Given records —
- - - - -

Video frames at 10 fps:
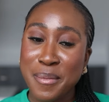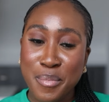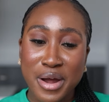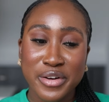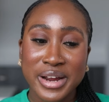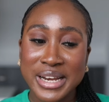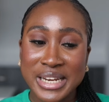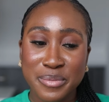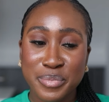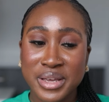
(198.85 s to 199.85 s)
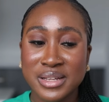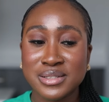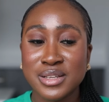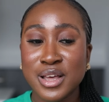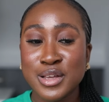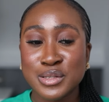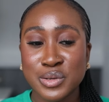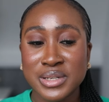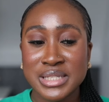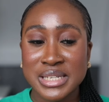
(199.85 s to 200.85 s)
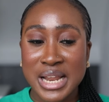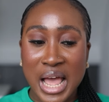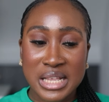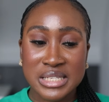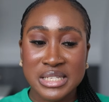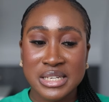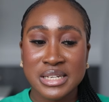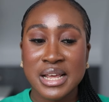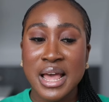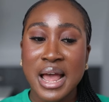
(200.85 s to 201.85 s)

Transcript: barrier lipids, succinic acid,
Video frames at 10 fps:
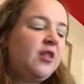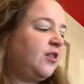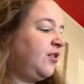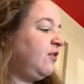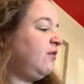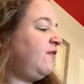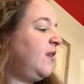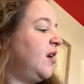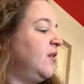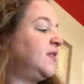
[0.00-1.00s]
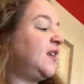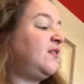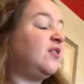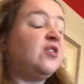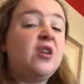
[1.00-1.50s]
The Gruffalo said
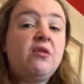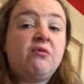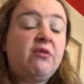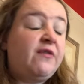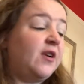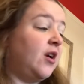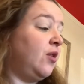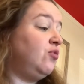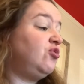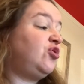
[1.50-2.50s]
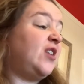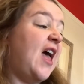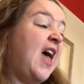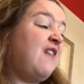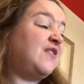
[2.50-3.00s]
that no Gruffalo should
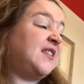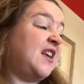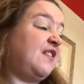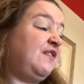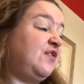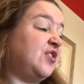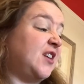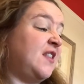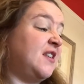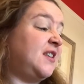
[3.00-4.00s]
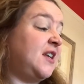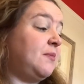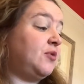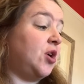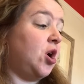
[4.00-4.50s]
ever set foot in the deep
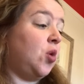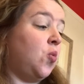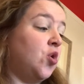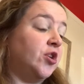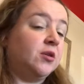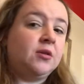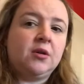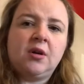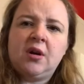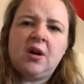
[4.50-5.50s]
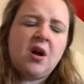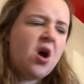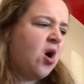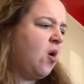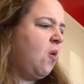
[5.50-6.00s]
dark wood.
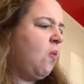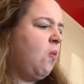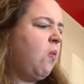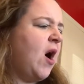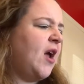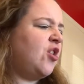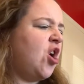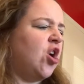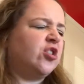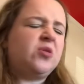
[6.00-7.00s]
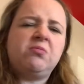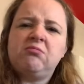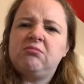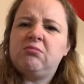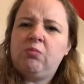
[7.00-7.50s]
Why not?
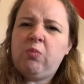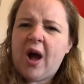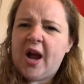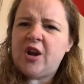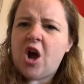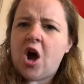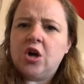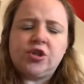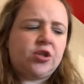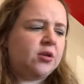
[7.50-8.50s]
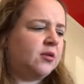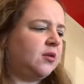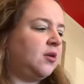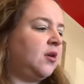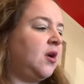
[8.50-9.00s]
Why not?
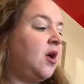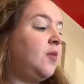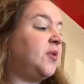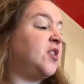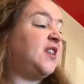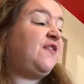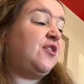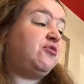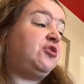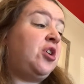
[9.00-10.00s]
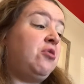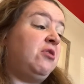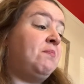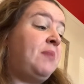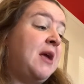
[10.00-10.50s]
Because if you do,
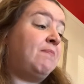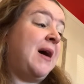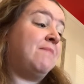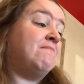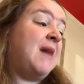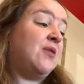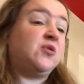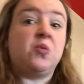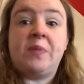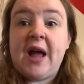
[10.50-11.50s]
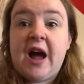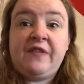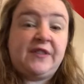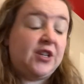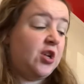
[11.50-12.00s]
the big bad mouse will be
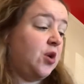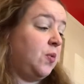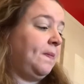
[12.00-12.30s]
after you.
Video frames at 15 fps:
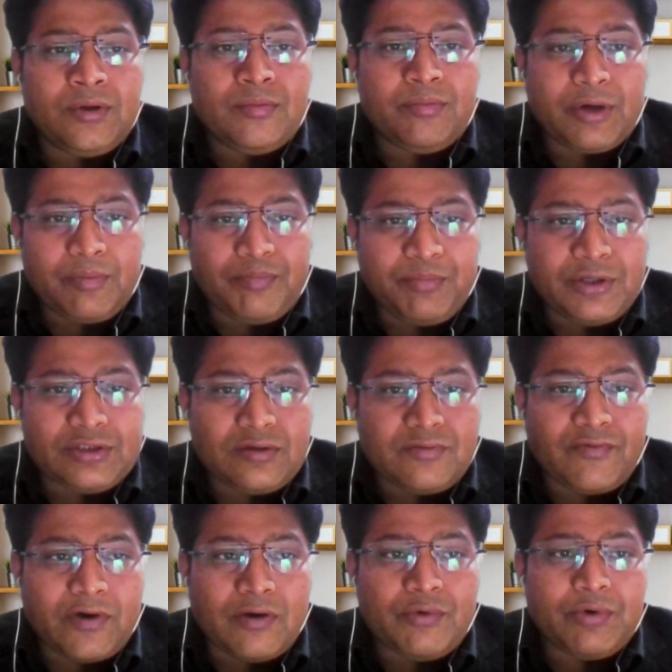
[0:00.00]
purpose of
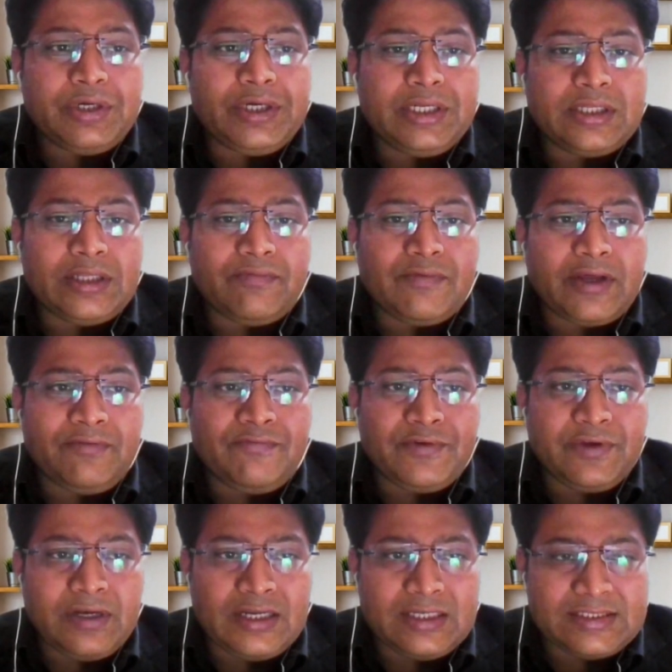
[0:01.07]
avoiding the
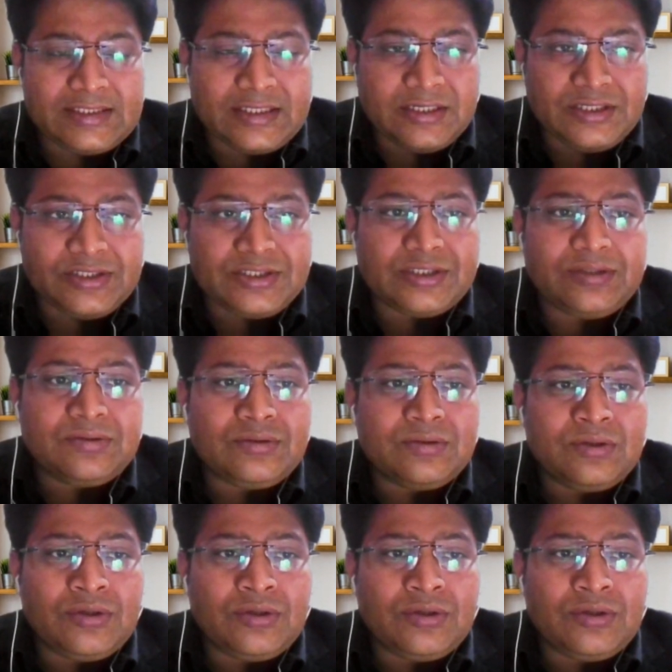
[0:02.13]
welfare legislation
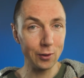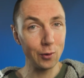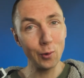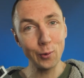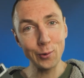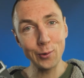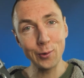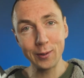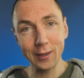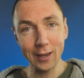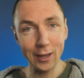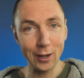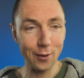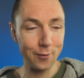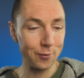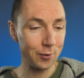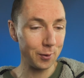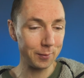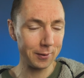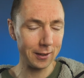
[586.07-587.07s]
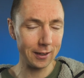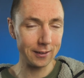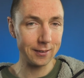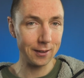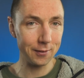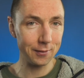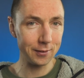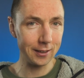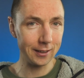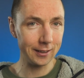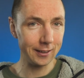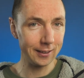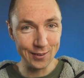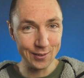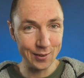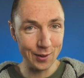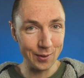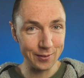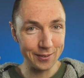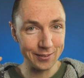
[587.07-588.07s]
or you can overcomplicate everything.
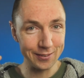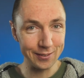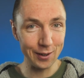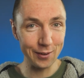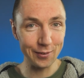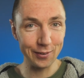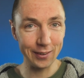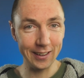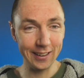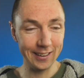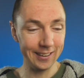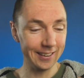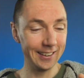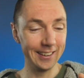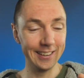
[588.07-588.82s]
Note to self here.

- - - - -

What you are asked to do —
Retype exactly, and only, the lines from the one containing "(198.85 s to 199.85 s)" through the end of the records above. Pictures stay out of the copy.

Written reply —
(198.85 s to 199.85 s)
(199.85 s to 200.85 s)
(200.85 s to 201.85 s)

Transcript: barrier lipids, succinic acid,
Video frames at 10 fps:
[0.00-1.00s]
[1.00-1.50s]
The Gruffalo said
[1.50-2.50s]
[2.50-3.00s]
that no Gruffalo should
[3.00-4.00s]
[4.00-4.50s]
ever set foot in the deep
[4.50-5.50s]
[5.50-6.00s]
dark wood.
[6.00-7.00s]
[7.00-7.50s]
Why not?
[7.50-8.50s]
[8.50-9.00s]
Why not?
[9.00-10.00s]
[10.00-10.50s]
Because if you do,
[10.50-11.50s]
[11.50-12.00s]
the big bad mouse will be
[12.00-12.30s]
after you.
Video frames at 15 fps:
[0:00.00]
purpose of
[0:01.07]
avoiding the
[0:02.13]
welfare legislation
[586.07-587.07s]
[587.07-588.07s]
or you can overcomplicate everything.
[588.07-588.82s]
Note to self here.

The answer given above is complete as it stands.